Once she had her fun, Smith said, “Have a good weekend, everyone. See you on Monday.” And then, she was gone.
Smith died suddenly and unexpectedly the next day, March 5, of undisclosed causes at age 49. She had showed no signs that she wouldn’t be in school Monday, let alone ever again. As her coworkers struggled to come to grips with her death, they only had one explanation—that it proved what they always said about Smith. She was larger than life.
No one at Langtree Elementary can recall ever meeting someone like Julie Smith. It had seemed impossible to live the way she did, constantly and genuinely no less. If they had some sort of warning, maybe they would have followed Smith’s example while she was still here: to take no person for granted, to love fully and intensely, to seize any and every opportunity to express gratitude, to laugh without care, to prioritize others’ problems over your own.
But, as it is, the folks at Langtree have decided to honor Smith the only way they know—by carrying on the way Smith would. They admit recovering from her death will be a long process but, as Smith herself would say, there’s nothing hugs and lots of love can’t solve.

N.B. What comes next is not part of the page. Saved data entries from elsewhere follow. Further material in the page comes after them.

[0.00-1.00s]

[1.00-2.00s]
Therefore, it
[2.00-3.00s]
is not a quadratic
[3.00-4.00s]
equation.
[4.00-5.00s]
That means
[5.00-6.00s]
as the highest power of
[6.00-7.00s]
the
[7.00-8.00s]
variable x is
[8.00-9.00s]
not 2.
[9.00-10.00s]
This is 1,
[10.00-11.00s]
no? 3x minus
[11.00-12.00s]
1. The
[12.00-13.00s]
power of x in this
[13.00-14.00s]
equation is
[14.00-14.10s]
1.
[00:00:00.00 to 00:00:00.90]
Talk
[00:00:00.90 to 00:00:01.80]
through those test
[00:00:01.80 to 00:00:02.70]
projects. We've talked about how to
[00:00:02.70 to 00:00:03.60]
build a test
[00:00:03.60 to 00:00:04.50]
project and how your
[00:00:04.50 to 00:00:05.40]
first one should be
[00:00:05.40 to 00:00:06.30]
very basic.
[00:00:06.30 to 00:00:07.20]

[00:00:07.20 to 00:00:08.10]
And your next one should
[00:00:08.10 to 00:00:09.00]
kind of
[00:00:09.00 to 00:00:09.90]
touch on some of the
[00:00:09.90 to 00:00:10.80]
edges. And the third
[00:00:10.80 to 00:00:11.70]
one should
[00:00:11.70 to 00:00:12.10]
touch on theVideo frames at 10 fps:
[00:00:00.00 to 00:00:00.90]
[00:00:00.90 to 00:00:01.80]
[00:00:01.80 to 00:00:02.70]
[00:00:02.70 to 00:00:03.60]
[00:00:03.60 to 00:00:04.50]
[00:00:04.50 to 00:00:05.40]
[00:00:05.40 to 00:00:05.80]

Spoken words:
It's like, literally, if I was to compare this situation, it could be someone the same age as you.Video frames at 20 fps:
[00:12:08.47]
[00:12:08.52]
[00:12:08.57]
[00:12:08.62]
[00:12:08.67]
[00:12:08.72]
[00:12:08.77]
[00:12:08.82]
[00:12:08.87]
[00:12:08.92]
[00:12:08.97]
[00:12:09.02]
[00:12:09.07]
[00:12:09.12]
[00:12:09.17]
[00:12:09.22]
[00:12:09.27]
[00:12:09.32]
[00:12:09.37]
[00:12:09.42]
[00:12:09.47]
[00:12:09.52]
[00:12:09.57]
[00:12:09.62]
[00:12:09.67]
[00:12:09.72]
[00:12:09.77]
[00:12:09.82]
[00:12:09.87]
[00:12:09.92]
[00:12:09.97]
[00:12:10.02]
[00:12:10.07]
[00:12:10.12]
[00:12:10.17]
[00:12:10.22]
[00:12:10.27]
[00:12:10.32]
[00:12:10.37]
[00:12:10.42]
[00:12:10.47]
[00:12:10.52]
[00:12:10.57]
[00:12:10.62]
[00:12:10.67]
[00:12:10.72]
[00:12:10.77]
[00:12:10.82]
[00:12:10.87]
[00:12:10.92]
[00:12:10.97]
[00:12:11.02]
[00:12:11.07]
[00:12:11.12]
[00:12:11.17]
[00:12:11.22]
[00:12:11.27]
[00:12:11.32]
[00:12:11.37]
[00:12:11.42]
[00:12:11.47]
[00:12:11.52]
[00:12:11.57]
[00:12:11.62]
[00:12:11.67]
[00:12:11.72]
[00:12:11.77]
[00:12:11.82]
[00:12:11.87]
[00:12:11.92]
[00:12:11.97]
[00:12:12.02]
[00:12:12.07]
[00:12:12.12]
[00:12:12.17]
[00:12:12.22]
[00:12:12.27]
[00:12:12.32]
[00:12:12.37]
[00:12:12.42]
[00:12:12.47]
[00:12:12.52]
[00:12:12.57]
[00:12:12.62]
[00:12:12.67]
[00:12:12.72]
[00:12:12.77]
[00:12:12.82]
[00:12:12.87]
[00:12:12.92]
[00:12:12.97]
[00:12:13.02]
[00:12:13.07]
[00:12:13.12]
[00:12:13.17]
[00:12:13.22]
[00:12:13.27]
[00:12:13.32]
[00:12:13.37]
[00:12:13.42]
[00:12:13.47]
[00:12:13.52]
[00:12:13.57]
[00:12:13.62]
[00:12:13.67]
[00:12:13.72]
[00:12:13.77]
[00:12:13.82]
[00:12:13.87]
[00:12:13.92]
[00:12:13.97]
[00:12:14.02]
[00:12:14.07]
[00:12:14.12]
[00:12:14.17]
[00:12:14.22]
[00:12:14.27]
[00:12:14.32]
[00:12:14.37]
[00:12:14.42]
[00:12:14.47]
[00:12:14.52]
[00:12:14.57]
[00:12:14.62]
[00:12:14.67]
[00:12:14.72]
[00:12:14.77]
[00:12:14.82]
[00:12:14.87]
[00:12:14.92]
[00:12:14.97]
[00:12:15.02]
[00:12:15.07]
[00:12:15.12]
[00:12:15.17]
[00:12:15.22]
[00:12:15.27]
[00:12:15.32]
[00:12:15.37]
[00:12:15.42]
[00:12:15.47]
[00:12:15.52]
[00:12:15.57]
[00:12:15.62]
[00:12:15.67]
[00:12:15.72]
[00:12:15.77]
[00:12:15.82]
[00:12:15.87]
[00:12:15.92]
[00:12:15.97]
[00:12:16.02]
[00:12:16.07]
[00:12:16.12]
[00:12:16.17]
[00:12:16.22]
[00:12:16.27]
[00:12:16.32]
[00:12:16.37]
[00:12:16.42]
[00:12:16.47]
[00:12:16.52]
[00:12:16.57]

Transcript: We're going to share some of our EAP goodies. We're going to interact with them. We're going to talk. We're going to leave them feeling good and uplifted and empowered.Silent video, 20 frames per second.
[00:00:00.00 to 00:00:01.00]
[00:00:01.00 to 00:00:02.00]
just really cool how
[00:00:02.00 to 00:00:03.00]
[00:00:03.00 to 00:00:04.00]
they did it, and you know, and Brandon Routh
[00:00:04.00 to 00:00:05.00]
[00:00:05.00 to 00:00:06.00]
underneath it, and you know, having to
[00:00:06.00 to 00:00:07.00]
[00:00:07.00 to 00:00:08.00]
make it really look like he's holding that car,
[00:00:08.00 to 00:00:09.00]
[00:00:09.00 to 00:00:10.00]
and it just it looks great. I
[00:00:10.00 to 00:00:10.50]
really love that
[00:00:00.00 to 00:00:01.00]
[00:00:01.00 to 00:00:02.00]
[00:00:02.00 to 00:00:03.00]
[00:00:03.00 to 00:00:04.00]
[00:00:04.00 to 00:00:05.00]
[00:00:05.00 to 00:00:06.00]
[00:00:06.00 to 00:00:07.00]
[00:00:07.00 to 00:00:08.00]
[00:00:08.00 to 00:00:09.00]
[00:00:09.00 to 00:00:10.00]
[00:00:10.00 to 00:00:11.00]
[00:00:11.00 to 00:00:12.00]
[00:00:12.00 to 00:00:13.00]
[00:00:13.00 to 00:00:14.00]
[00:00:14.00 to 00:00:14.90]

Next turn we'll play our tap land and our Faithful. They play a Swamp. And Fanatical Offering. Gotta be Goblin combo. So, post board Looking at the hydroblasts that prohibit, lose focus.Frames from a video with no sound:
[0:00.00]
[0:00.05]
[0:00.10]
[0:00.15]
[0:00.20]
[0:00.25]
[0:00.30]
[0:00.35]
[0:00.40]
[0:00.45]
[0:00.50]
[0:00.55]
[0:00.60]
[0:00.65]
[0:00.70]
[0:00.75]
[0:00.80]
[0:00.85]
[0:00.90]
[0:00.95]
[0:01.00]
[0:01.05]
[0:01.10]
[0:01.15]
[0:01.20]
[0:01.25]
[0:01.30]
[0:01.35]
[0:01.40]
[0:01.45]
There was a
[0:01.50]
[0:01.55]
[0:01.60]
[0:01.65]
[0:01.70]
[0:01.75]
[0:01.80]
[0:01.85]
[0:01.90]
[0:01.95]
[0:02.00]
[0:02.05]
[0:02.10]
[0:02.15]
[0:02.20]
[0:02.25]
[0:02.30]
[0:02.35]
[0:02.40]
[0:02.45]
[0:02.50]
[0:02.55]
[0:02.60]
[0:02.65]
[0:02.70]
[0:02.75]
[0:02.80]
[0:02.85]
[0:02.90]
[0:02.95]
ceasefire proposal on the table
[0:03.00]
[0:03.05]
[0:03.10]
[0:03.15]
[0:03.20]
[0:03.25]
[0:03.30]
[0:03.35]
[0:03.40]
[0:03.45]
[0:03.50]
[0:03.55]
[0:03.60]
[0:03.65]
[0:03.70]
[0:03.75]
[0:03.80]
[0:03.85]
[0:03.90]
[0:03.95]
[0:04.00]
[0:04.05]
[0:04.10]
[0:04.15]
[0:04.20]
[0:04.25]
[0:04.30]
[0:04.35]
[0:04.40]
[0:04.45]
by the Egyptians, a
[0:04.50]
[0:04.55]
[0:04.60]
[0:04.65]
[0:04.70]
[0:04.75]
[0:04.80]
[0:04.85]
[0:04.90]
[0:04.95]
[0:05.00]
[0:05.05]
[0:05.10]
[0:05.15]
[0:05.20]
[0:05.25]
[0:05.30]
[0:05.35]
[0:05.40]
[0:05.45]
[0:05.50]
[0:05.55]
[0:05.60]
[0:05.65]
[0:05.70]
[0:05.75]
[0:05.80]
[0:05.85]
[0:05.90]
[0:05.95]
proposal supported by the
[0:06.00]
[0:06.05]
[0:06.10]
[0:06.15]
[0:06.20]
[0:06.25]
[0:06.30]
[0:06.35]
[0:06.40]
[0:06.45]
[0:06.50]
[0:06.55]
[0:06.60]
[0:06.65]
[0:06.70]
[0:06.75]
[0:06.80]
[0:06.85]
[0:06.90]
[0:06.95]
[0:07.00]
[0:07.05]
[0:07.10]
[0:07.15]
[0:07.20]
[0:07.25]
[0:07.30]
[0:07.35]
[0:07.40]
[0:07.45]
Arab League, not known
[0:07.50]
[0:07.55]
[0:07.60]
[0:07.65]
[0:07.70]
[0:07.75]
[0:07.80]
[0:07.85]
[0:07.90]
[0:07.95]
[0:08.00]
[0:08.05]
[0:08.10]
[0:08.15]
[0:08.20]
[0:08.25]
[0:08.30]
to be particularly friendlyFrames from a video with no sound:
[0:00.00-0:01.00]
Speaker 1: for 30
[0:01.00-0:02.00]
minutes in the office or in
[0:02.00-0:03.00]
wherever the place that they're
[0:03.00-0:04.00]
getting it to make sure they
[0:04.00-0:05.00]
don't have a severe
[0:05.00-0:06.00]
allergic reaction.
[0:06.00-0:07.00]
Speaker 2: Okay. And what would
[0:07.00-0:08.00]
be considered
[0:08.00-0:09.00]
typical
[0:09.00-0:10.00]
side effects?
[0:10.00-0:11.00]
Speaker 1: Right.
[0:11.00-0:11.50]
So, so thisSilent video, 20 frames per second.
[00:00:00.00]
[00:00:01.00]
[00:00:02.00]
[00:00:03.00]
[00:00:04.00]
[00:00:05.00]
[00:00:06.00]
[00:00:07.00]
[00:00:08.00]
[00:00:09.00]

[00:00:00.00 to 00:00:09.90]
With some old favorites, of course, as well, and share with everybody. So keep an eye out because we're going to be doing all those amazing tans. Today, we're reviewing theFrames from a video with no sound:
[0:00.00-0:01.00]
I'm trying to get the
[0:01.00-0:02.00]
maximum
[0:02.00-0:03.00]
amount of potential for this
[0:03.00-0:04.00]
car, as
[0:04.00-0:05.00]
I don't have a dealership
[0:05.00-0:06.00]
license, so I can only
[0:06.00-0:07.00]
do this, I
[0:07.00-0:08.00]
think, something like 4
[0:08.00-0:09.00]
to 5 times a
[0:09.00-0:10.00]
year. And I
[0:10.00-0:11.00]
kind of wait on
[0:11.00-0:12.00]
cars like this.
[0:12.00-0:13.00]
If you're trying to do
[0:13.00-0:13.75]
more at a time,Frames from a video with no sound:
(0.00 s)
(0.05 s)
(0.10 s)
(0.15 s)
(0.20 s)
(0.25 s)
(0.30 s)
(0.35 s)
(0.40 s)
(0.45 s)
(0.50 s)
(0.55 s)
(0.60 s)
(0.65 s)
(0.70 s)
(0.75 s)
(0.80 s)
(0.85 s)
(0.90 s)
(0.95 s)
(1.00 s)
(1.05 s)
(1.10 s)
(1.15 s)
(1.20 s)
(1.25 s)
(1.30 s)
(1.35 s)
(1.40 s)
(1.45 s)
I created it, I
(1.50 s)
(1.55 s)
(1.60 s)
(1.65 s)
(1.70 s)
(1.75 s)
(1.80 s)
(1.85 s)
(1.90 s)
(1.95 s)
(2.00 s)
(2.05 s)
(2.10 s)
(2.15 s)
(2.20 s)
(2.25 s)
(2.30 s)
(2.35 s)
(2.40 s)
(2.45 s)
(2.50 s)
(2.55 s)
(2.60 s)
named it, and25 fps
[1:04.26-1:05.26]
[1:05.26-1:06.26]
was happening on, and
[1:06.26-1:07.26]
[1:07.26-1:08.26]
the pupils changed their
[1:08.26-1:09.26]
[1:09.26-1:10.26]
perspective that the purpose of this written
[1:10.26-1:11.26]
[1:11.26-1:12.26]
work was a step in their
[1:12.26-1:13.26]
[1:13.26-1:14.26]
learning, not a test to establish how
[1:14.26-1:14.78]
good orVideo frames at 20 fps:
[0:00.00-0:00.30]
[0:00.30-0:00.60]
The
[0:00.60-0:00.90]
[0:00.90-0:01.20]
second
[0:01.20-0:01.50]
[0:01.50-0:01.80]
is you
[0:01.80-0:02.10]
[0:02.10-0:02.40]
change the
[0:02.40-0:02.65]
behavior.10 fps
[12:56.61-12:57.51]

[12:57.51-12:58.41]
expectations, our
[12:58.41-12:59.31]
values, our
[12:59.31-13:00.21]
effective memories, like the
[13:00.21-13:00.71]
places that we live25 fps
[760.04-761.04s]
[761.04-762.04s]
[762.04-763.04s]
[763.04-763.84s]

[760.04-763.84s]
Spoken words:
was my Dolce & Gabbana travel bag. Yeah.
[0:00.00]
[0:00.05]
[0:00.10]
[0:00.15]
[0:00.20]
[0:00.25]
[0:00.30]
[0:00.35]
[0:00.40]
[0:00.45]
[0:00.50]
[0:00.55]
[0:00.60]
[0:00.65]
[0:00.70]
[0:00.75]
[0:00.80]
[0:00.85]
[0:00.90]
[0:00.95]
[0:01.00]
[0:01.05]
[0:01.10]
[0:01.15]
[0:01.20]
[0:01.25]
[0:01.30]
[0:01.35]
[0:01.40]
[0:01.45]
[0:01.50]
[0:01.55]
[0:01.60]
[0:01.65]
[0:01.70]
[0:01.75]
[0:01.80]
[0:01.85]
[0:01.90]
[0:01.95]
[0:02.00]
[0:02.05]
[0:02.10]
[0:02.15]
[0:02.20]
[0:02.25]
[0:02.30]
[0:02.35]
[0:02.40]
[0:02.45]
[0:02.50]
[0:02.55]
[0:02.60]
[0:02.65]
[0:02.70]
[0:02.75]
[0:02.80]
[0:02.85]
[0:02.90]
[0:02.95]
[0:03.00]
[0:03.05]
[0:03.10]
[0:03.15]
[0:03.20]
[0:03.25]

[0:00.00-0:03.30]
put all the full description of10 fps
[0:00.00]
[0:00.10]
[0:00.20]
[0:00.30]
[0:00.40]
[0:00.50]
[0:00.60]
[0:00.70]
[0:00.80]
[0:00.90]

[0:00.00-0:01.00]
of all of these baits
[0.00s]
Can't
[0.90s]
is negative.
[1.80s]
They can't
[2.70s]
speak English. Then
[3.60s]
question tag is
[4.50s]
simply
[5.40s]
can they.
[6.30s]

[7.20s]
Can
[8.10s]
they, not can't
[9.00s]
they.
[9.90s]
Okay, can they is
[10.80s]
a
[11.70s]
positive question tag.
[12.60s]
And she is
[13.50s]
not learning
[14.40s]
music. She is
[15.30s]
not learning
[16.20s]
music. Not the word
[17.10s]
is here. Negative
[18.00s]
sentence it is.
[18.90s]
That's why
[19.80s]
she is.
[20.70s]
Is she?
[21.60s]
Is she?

Smith learned at a young age to appreciate those around her. She was born in San Francisco, and moved around the West Coast with her mother and stepfather, a migrant farmer. She was homeless for a spell as a child, the inspiration for a children’s book she wrote in 2012, called “Hearts For The Homeless.” In adulthood, she had a small family—a husband, Denny, and a young daughter, Tiffany, with whom she lived in Medford, and an adult son, Brandon Killian, who lives in North Carolina. But she counted everyone she came across as family.
“If you were in a group and just meeting her, by the time you left, you knew Julie Smith,” said Lisa Schulz, a former PTA vice president and one of Smith’s first room mothers at Langtree. “She made a point of getting to really know people. Everybody was close to her. If you knew her, you were close to her.”
She treasured the people around her. A fellow teacher going through a stressful time might find a stuffed animal on her desk, with a card of encouragement, signed “Lots of Love, Julie.” Every holiday, Smith would bring treats in for the staff. And if anyone gave Smith anything, they could expect a hug and, a few moments later, a thank-you note. Gallo has a basket in her office stacked high with notes from Smith.
Kindergarten teacher Jessica Namur got married last year, and Smith planned her bridal shower. Namur said she wasn’t surprised her co-worker was the one to take the lead.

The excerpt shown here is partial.